Les agences de voyages et les tour-opérateurs qui commercialisent en leur nom propre des voyages sont soumis à des règles spécifiques en matière de TVA, incluant notamment un mode de détermination de l’assiette imposable sur la seule marge, celle-ci étant la différence entre d’une part le prix facturé au client et, d’autre part, le prix TTC des prestations acquises pour la composition du voyage.
En pratique, la base imposable ne peut être définitivement déterminée qu’au moment où l’agence de voyage a connaissance, pour un voyage donné, de l’ensemble des éléments à retenir aux deux termes de cette différence. Or, la saisonnalité de l’activité des agences de voyages entraîne un important décalage entre le moment où les acomptes sont perçus (avant le début de chaque saison lors des réservations) et celui où les agences reçoivent les factures des hôtels et compagnies aériennes (durant la haute saison et l’après saison).
Les conclusions de l’Avocat général soulèvent l’épineuse question de savoir à quel moment la TVA sur marge est exigible. En l’espèce, la société Skarpa Travel, agence de voyages polonaise, s’était affranchie du paiement de la TVA au moment de l’encaissement des acomptes, et avait repoussé la collecte de la TVA à la date à laquelle la marge était définitivement connue (c’est-à-dire à l’issue de la saison touristique). Ce faisant l’agent de voyages polonais n’observait pas la règle d’exigibilité de principe en matière de services, à savoir le versement de la TVA aux administrations dès réception des encaissements.
La question ainsi posée à la Cour est assez simple : dans le cadre du régime spécial de TVA sur marge, doit-on se référer à cette règle d’exigibilité de droit commun (au moment de l’encaissement des acomptes), ou bien peut-on se référer à une règle dérogatoire qui tiendrait compte des modalités spécifiques de base d’imposition (la TVA étant due sur la marge) ?
Pour la Commission européenne, l’issue semble claire : faute de règle d’exigibilité spécifique prévue par le législateur européen, seule la date de l’encaissement des acomptes peut être retenue. Néanmoins, les conséquences pratiques d’une telle position seraient très pénalisantes pour les opérateurs : s’il est jugé que ceux-ci doivent verser la TVA dès la perception des acomptes reçus des clients, cela les obligerait à collecter la TVA dans un premier temps sur le prix de vente total, et non sur la marge, ce qui représenterait pour eux un coût de trésorerie très significatif. Par la suite, les opérateurs devraient théoriquement être autorisés à régulariser la TVA initialement collectée au fur et à mesure de la réception des factures fournisseurs, entraînant une surcharge significative de retraitement, ainsi que d’éventuelles demandes d’information à honorer avant remboursement. A noter que cette procédure de « régularisation » ne fait l’objet d’aucun commentaire à ce jour, au moins dans les textes européens et français.
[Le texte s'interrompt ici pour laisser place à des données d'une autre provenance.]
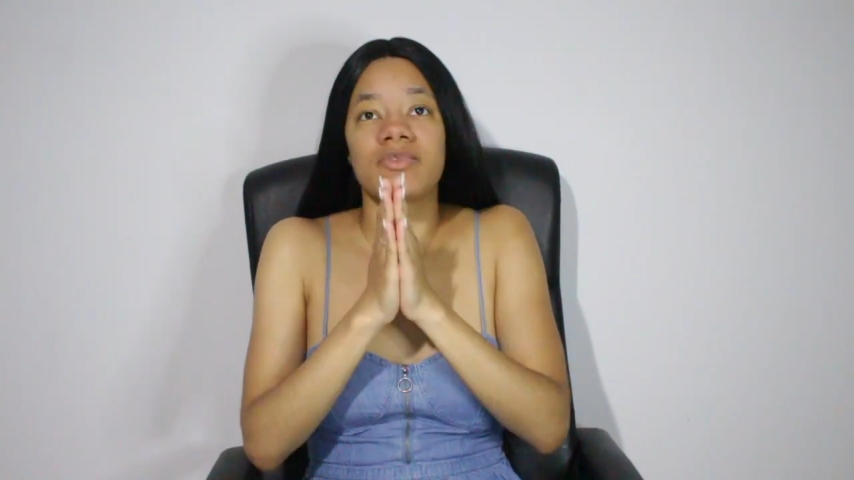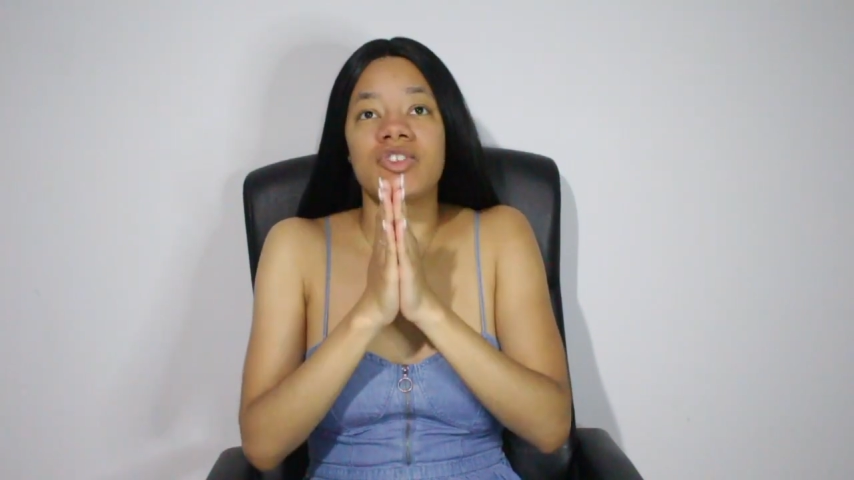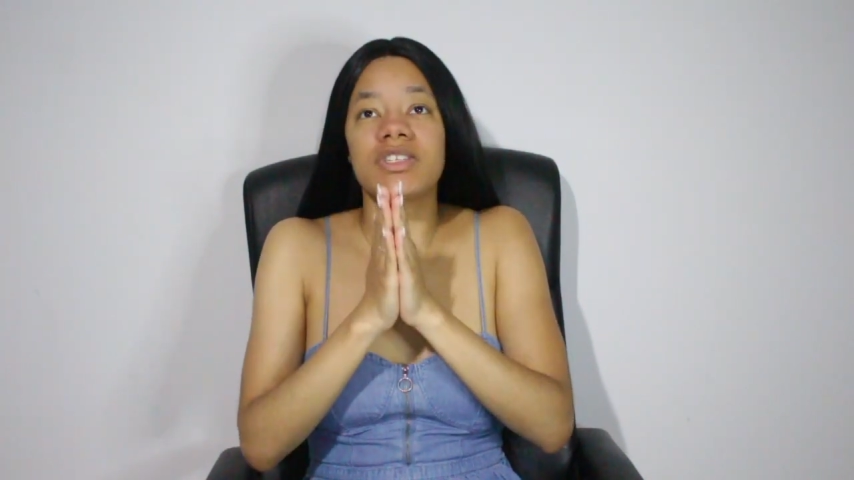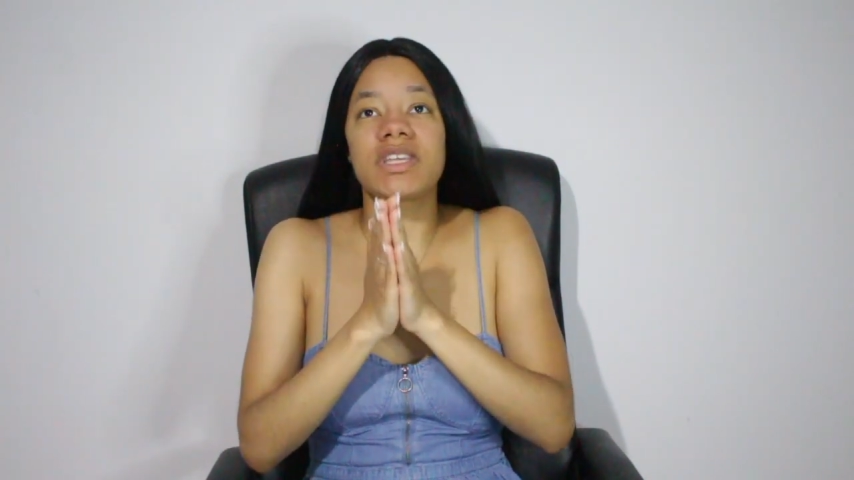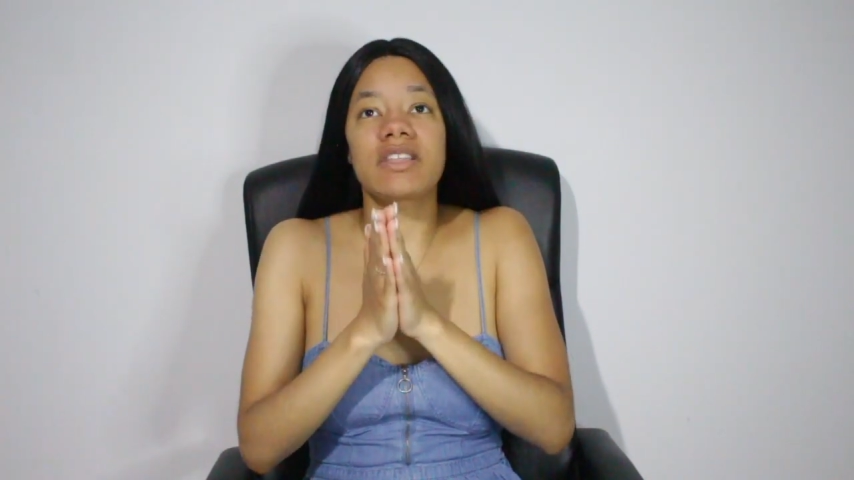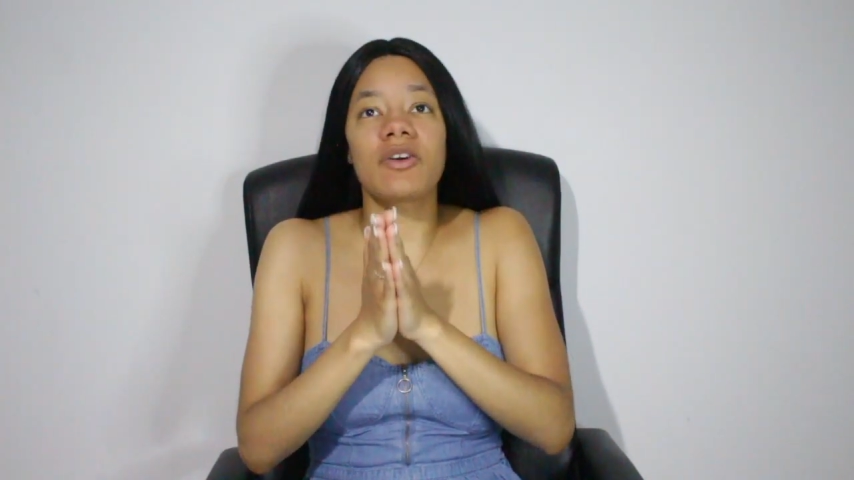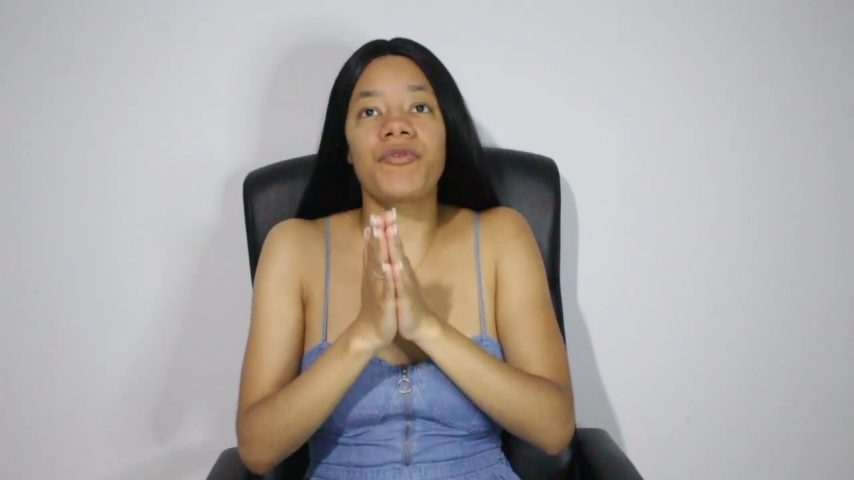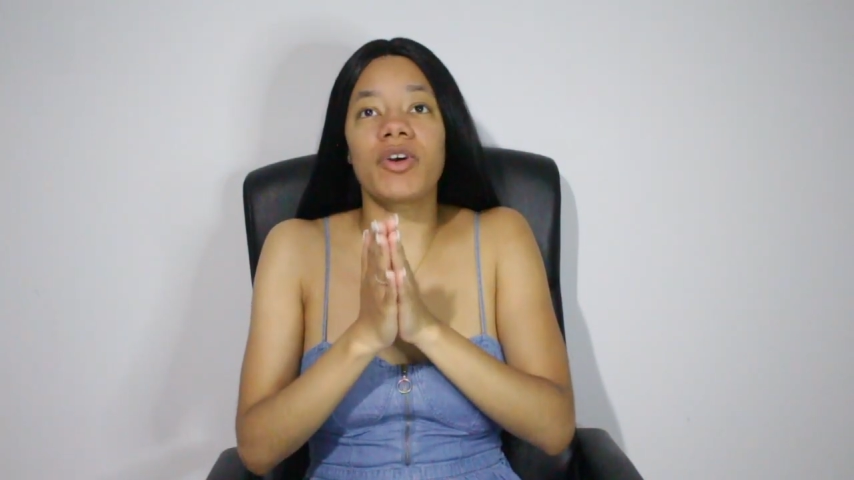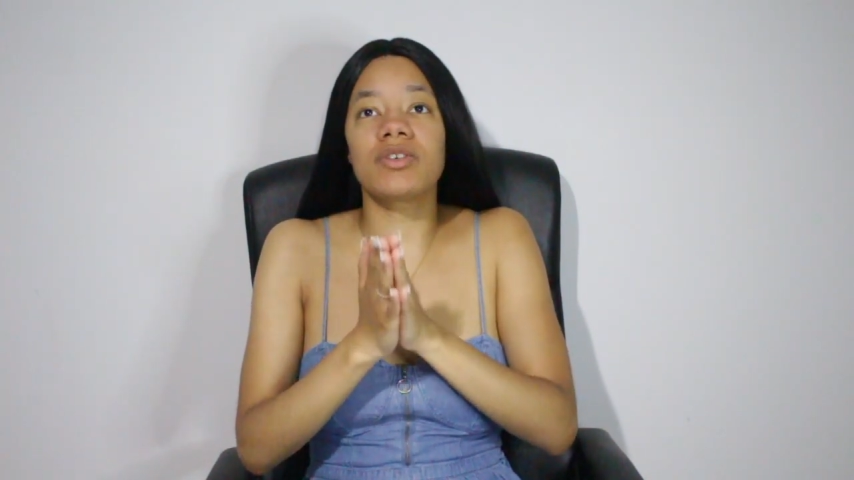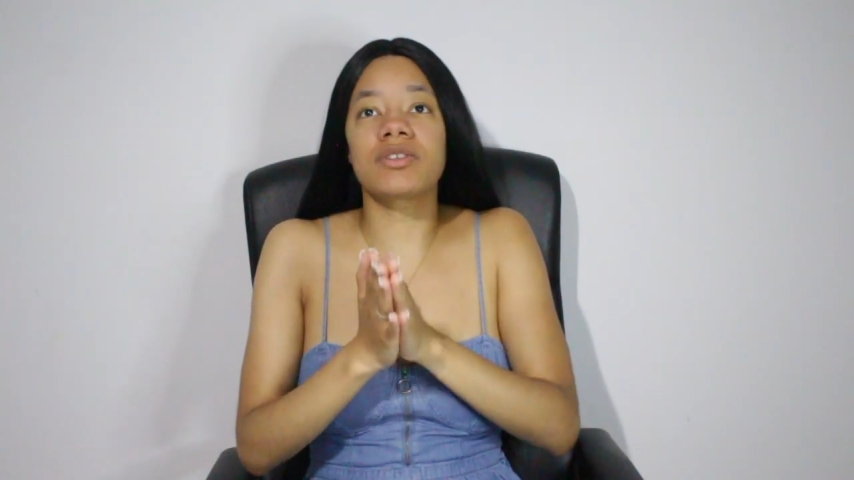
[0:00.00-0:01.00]
Just like the
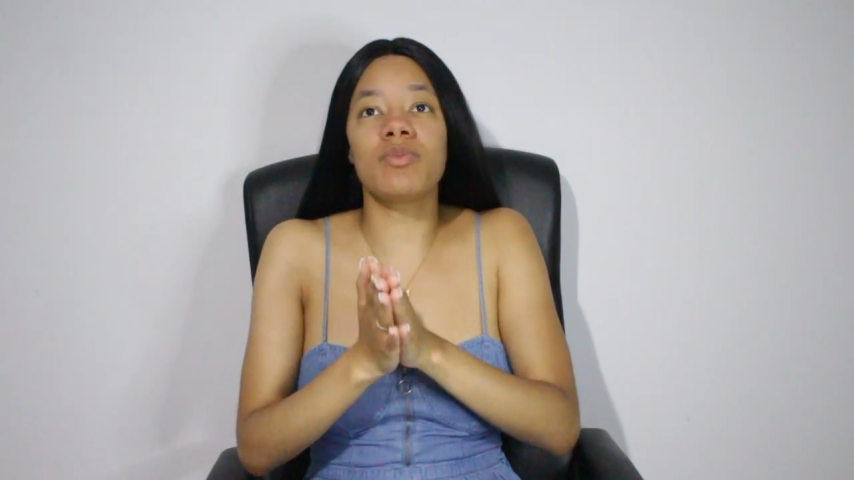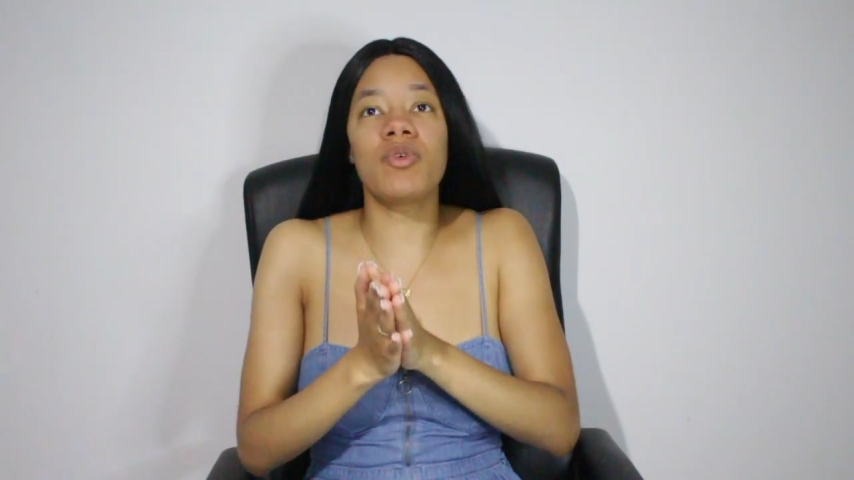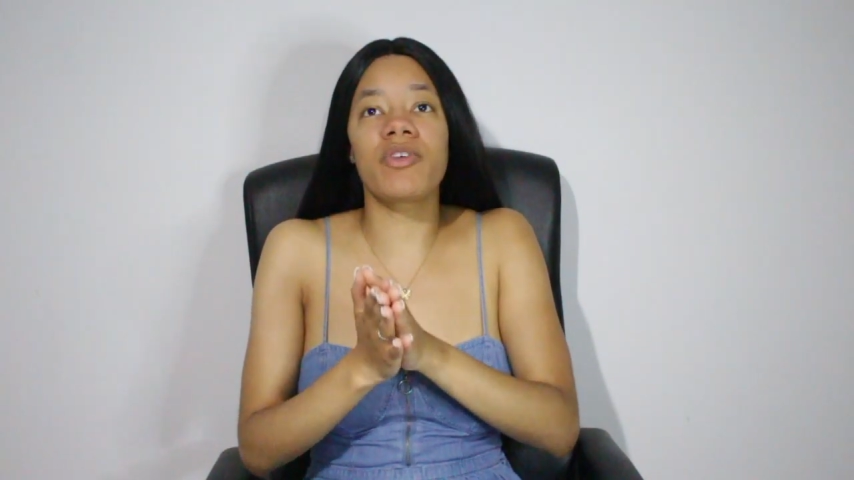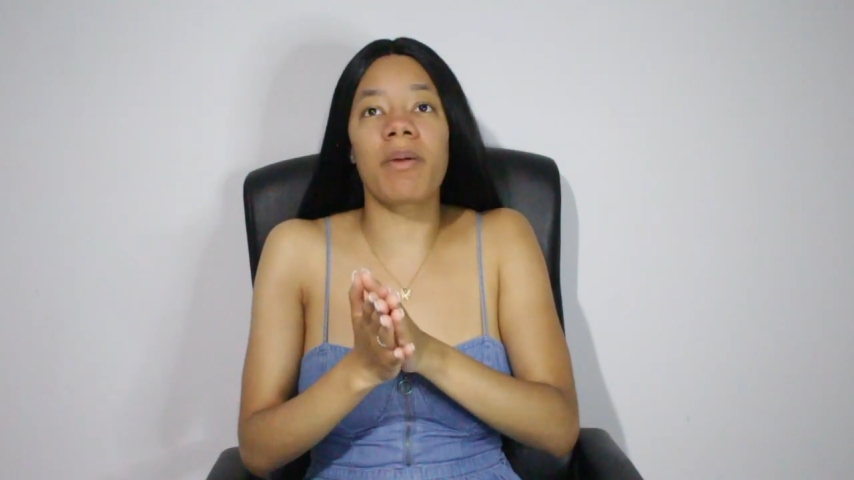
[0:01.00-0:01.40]
first movie,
Conscient de cet enjeu, l’Avocat général a retenu dans ses conclusions une position plus nuancée : certes il préconise l’application de la règle d’exigibilité à l’encaissement, mais il propose, afin de ne pas totalement mettre à mal le principe de l’imposition sur la marge, de retenir au deuxième terme du calcul un taux de marge théorique, déterminé sur la base d’un montant de dépenses prévisionnel. La faiblesse de cette position est précisément qu’elle cadre mal avec la lettre du texte. En effet l’article 308 de la directive TVA stipule que la marge imposable se détermine en imputant le « coût effectif » des prestations achetées sur le prix payé par le client. Ces termes paraissent exclure toute idée de coûts « prévus » ou « budgétés ».
Nous attendrons avec impatience l’arrêt de la Cour afin de mesurer les conséquences de l’option retenue pour les opérateurs.